Wetenschappelijk werk[bewerken | brontekst bewerken]

Proefschrift[bewerken | brontekst bewerken]

Het proefschrift van Demangeon was geschreven in de geest van de ‘tradition vidalienne’ [2]. Centraal stond de beschrijving  van het ‘genre de vie’, de wijze waarop de mens zich had aangepast en gebruik maakte van de natuurlijke omgeving. De leerlingen van Vidal de la Blache hebben een groot aantal regionale monografieën geschreven en de studie van Demangeon over Picardië gold als een modelstudie. In deze studie had Demangeon nog veel aandacht voor de kenmerken van het natuurlijk milieu. De basis voor de beschrijving van het natuurlijk milieu werd gelegd door talrijke observaties in het veld. De combinatie van veldwerk en archiefonderzoek werd typerend voor de Franse geografie in het begin van de 20e eeuw [3].

Limousin[bewerken | brontekst bewerken]

In de periode 1906-1911 deed Demangeon onderzoek in de Limousin. Hij verbleef er elk jaar 2-4 weken en maakte lange voettochten door het terrein. Geomorfologische vraagstukken stonden daarbij centraal. Hij volgde de opvattingen van William Morris Davis over de basisprincipes van de erosiecyclus. In 1911 presenteerde Demangeon tijdens een excursie in het gebied zijn resultaten voor een gezelschap geografen, waaronder ook Davis [4].

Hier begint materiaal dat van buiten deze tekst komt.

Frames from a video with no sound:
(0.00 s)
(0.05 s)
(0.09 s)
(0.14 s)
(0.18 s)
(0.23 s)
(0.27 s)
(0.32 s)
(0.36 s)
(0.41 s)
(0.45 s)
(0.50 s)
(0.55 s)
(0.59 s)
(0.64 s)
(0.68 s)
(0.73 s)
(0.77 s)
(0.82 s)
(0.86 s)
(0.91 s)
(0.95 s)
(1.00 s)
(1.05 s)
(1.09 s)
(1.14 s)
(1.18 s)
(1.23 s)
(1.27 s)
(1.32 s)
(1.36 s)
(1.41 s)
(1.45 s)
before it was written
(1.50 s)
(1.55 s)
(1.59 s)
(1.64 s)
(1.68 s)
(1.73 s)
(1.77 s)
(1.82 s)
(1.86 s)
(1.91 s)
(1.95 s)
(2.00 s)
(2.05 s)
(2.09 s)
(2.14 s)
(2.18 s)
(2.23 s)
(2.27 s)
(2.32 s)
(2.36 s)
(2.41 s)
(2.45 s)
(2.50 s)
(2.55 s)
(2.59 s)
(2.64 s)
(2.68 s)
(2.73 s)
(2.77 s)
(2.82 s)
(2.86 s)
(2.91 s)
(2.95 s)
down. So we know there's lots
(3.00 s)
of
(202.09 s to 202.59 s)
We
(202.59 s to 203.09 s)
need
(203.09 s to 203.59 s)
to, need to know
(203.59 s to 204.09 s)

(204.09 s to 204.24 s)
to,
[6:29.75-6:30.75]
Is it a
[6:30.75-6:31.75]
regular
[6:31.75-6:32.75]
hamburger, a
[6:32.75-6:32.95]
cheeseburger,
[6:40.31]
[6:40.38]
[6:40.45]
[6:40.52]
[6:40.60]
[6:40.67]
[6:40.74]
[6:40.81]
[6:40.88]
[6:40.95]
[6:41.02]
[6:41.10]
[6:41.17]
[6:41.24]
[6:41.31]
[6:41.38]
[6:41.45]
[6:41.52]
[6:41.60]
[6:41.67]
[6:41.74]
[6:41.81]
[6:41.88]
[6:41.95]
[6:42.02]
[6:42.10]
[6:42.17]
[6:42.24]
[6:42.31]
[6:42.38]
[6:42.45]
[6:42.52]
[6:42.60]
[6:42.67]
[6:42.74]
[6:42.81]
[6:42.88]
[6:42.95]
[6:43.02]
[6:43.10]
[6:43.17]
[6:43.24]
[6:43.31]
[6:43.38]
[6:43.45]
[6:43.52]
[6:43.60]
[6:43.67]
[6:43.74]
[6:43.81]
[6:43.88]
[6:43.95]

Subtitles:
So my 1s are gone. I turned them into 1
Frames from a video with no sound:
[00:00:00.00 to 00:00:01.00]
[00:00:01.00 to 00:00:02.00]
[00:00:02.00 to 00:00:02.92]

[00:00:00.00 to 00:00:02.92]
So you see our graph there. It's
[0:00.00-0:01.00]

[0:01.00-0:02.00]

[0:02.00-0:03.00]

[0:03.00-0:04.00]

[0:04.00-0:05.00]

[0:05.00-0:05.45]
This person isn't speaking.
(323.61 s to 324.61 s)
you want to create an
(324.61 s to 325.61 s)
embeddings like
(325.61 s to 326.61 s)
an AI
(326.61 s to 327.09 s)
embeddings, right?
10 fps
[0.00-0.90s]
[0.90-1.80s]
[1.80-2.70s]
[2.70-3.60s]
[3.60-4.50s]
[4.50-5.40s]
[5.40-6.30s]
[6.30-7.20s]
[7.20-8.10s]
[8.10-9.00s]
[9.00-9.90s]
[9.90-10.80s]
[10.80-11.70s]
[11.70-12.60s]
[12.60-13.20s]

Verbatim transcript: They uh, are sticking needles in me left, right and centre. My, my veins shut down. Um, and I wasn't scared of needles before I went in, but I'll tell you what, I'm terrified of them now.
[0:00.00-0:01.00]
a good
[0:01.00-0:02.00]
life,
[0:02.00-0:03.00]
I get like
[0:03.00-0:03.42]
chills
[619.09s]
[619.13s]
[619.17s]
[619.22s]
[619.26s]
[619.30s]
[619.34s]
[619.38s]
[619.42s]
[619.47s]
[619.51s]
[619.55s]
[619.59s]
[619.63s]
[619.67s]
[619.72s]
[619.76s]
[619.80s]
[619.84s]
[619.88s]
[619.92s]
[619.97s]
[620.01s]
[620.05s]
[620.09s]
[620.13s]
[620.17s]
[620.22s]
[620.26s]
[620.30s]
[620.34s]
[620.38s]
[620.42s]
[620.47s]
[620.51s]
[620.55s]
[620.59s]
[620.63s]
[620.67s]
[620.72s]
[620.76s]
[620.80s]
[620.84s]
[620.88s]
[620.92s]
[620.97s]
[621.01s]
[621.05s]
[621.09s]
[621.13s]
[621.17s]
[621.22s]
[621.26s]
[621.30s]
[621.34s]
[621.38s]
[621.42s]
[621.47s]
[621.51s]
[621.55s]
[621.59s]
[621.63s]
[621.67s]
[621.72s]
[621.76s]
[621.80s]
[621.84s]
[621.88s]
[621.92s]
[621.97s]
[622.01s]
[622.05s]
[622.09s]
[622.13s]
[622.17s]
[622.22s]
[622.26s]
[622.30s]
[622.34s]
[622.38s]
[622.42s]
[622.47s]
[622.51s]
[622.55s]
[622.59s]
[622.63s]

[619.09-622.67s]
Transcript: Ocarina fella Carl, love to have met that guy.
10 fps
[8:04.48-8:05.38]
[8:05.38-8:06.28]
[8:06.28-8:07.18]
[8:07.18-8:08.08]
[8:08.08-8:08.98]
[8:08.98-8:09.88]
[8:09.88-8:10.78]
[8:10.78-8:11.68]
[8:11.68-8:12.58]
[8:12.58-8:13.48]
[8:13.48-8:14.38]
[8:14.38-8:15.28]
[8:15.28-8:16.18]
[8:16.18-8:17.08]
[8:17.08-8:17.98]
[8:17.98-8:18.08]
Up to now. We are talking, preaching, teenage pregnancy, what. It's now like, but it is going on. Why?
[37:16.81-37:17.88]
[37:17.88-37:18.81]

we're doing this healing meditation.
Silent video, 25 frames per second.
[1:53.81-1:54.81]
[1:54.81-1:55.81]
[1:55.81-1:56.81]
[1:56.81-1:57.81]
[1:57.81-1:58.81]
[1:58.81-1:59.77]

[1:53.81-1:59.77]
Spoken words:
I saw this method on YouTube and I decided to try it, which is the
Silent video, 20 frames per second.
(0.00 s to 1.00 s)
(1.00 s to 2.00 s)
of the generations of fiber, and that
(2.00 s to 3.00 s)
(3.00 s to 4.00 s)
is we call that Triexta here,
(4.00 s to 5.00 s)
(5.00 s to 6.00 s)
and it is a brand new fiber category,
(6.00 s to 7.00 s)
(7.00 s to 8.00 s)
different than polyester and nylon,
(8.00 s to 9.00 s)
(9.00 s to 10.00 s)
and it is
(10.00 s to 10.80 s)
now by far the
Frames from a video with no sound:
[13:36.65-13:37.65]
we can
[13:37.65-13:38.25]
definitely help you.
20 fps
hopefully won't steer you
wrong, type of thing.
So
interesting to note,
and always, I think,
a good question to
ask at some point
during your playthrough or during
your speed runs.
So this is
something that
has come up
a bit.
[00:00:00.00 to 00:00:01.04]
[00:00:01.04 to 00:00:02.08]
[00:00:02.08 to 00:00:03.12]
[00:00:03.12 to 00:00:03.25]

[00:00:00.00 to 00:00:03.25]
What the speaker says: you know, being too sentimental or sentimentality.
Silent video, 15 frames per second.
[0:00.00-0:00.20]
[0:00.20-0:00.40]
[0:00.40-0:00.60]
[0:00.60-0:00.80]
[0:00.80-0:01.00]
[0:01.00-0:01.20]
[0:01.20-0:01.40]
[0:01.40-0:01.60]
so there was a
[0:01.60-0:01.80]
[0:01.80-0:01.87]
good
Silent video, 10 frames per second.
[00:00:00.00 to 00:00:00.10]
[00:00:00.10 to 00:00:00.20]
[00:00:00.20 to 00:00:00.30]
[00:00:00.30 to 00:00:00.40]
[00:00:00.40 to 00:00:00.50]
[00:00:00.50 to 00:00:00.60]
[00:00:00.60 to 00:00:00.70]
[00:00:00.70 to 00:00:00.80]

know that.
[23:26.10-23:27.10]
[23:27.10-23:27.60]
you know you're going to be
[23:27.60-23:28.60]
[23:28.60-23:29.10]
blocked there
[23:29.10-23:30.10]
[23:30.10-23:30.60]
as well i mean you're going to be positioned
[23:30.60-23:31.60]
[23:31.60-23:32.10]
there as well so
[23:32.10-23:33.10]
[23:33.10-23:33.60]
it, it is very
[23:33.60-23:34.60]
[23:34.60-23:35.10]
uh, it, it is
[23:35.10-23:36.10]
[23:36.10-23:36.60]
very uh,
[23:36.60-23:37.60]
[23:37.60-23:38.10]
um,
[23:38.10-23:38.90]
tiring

Géographie Universelle[bewerken | brontekst bewerken]

In 1907 was Vidal de la Blache begonnen met de voorbereiding van een ambitieus project om de wereld te beschrijven in een aantal geografische monografieën. Zo ontstond de serie ‘Géographie Universelle’. Vidal de la Blache verzocht zijn leerlingen om medewerking en Demangeon nam de eerste twee delen voor zijn rekening. In 1927 verscheen ‘Les Iles Britaniques’ en in hetzelfde jaar ook ‘Belgique, Pays Bas, Luxembourg’. In zijn studie over het Verenigd Koninkrijk was goed te zien, dat zijn aandacht was verschoven van een ecologische benadering zoals in zijn proefschrift, naar een meer economisch-geografische aanpak met veel aandacht voor de handelsrelaties [5]. Hij nam ook de sociale en economische geografie van Frankrijk voor zijn rekening, maar kon het manuscript niet zelf voltooien. Zijn schoonzoon Aimé Vincent Perpillou bewerkte het meer dan 1000 pagina’s tellende manuscript tot de laatste delen van de serie, die tussen 1946 en 1948 bij Armand Colin werden uitgegeven [6].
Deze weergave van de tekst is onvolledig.